* **Brief**
Once you find the line with "Silent video, 20 frames per second." in the data below, transcribe exactly each line from there to the line with "Transcript, with fillers: it", inclusive, and nothing else. Drop the pictures.

* **Exercise data**
[Start of section]
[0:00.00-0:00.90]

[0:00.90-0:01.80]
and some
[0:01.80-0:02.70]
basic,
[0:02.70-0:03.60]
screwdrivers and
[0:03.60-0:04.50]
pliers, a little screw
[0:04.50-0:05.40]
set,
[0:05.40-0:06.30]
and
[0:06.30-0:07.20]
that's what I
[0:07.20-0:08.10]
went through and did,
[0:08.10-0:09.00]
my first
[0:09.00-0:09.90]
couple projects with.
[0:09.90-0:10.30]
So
[End of section]
[Start of section]
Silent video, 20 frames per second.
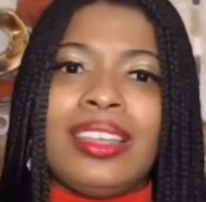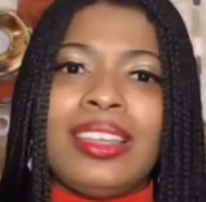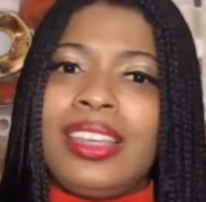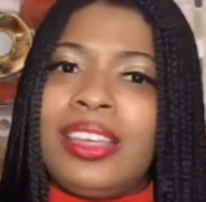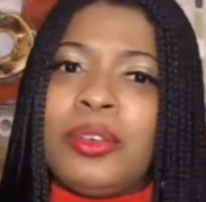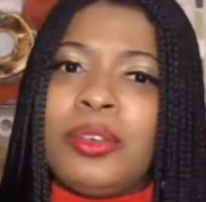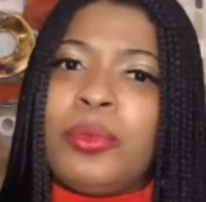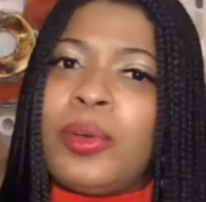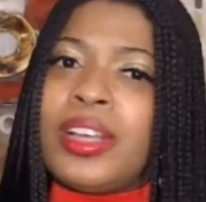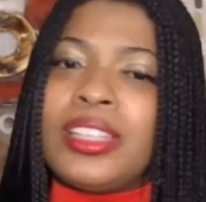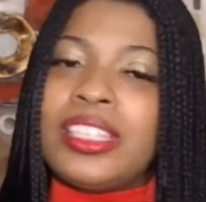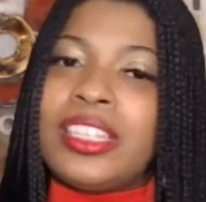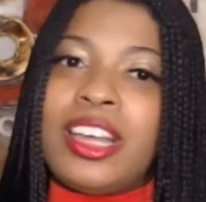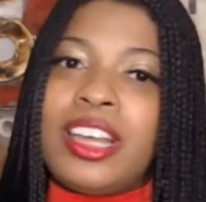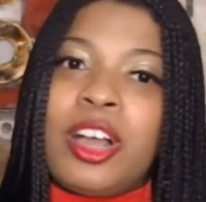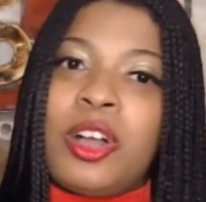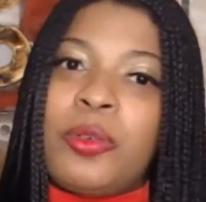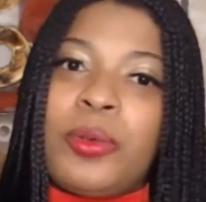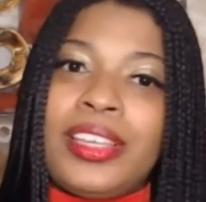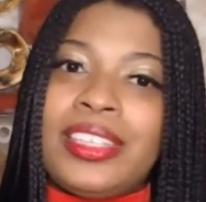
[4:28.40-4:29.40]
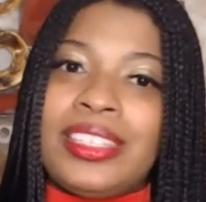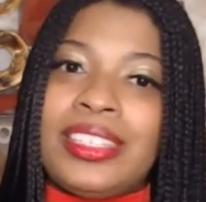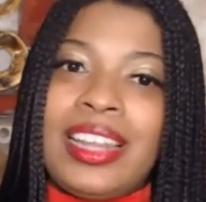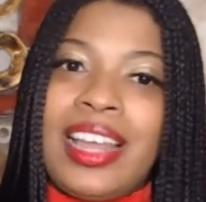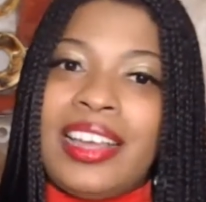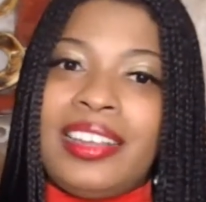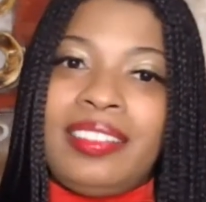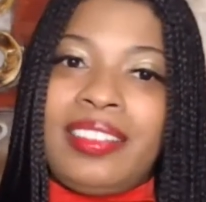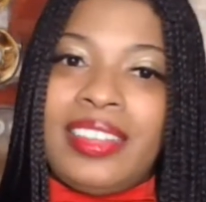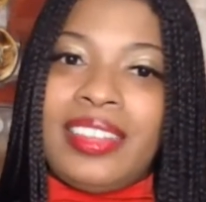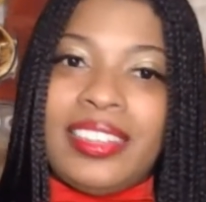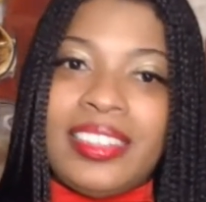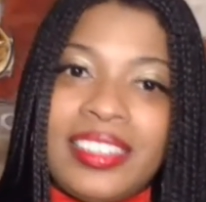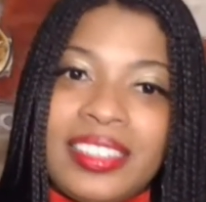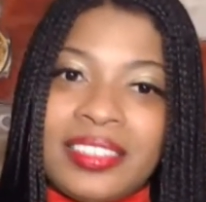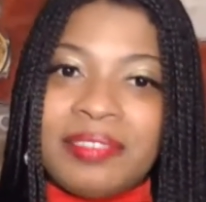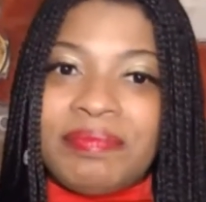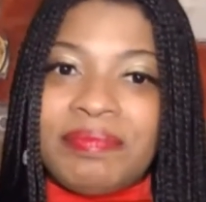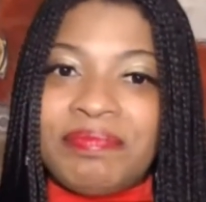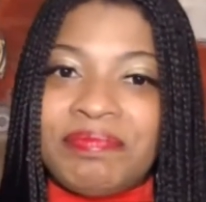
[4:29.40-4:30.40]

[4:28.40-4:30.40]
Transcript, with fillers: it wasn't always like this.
[End of section]
[Start of section]
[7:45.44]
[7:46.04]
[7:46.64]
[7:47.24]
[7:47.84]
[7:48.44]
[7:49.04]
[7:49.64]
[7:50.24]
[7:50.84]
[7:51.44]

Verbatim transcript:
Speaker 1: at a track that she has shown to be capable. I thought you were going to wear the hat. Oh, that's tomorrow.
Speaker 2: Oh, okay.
[End of section]
* **Output for this task**
Silent video, 20 frames per second.
[4:28.40-4:29.40]
[4:29.40-4:30.40]

[4:28.40-4:30.40]
Transcript, with fillers: it wasn't always like this.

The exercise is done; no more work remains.